Djeidi Gassama

Personal information
- Full name: Djeidi Hamara Gassama
- Date of birth: 10 September 2003 (age 22)
- Place of birth: Niéléba Haouissé, Mauritania
- Height: 1.77 m (5 ft 10 in)
- Position: Left winger

Team information
- Current team: Rangers
- Number: 23

Youth career
- 2012–2014: AS Carrières Grésillons
- 2014–2017: Poissy
- 2017–2018: Mantes
- 2018–2019: Brest
- 2019–2022: Paris Saint-Germain

Senior career*
- Years: Team / Apps / (Gls)
- 2022: Paris Saint-Germain B / 1 / (0)
- 2022–2023: Paris Saint-Germain / 1 / (0)
- 2022–2023: → Eupen (loan) / 19 / (2)
- 2023–2025: Sheffield Wednesday / 78 / (10)
- 2025–: Rangers / 40 / (3)

International career^{‡}
- 2022: France U20 / 2 / (0)
- 2026–: Mauritania / 3 / (0)

= Djeidi Gassama =

Mauritanian footballer (born 2003)

Djeidi Hamara Gassama (born 10 September 2003) is a Mauritanian professional footballer who plays as a winger for club Rangers and the Mauritania national team. He has also represented France at youth international level.

==Club career==
===Paris Saint-Germain===
A former youth academy player of Brest, Gassama joined Paris Saint-Germain (PSG) in 2019. He signed his first professional contract with the club in July 2020. On 14 May 2022, he made his professional debut in a 4–0 league win against Montpellier.

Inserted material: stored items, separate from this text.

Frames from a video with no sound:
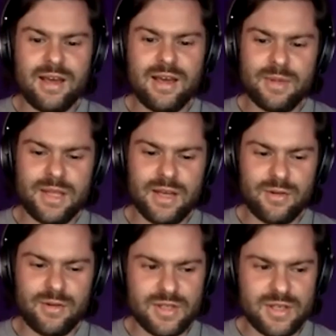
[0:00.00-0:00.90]
But then
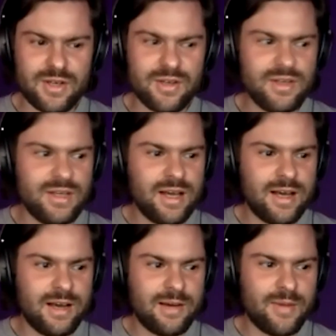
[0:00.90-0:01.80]
also
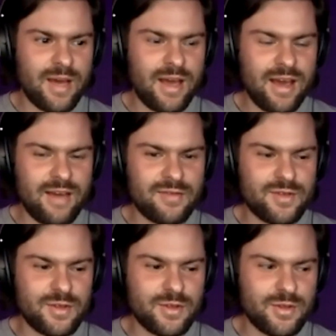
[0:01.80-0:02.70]
I have
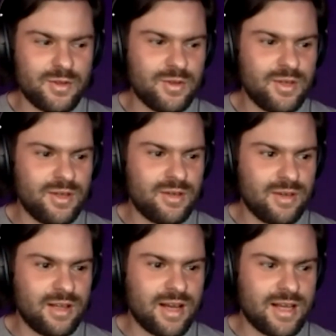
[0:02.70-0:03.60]
to
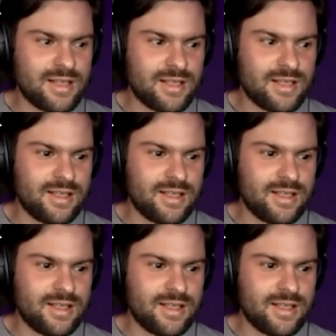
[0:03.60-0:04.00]
realize thatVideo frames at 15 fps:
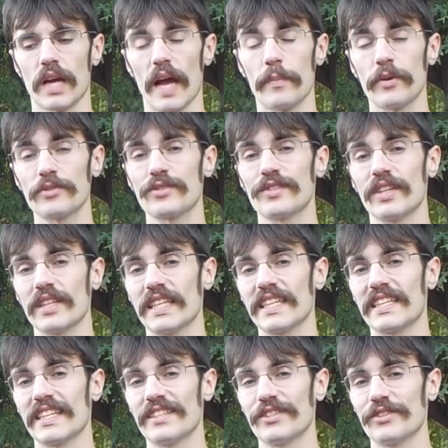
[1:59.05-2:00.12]
I posted the link
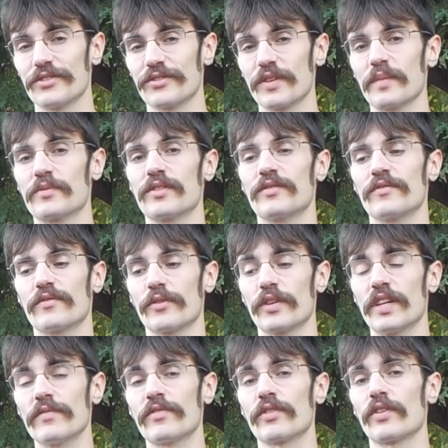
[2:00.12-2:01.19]
in the description for an
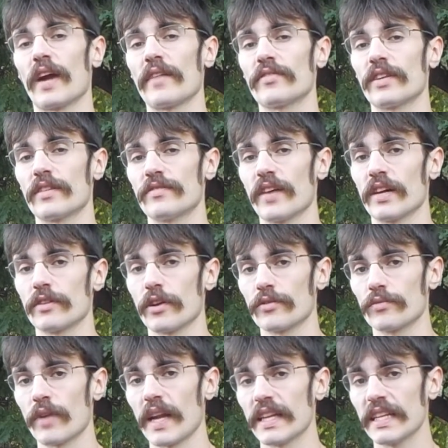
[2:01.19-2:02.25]
infographic that I found on
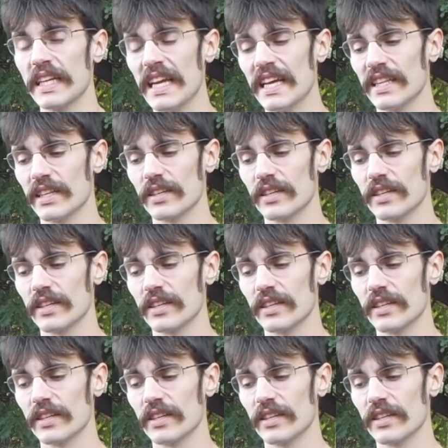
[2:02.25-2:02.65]
Reddit that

On 6 September 2022, Gassama joined Belgian club Eupen on a season-long loan deal.

===Sheffield Wednesday===
On 15 August 2023, Gassama joined EFL Championship club Sheffield Wednesday. He made his debut on 19 August 2023 against Preston North End coming off the bench. His first goal came on 1 January 2024 against Hull City with a fine effort from 25 yards.

The following season, he won the clubs player of the month for January scoring twice. He finished the season winning the Wise Old Owl Player of the Year award. During pre-season for the 2025–26 season, Gassama was heavily linked with a move to Rangers, with manager Russell Martin saying the move was "all done at our end."

===Rangers===
On 15 July 2025, Gassama joined Scottish Premiership club Rangers on a four-year deal. A week later, he made his debut as a second-half substitute and subsequently scored on his debut in Rangers' UEFA Champions League qualifier against Panathinaikos in a 2–0 victory.

==International career==
Born in Mauritania, Gassama represented France at youth international level. In September 2022, he was called up to the France under-20 team for two friendly matches against Tunisia.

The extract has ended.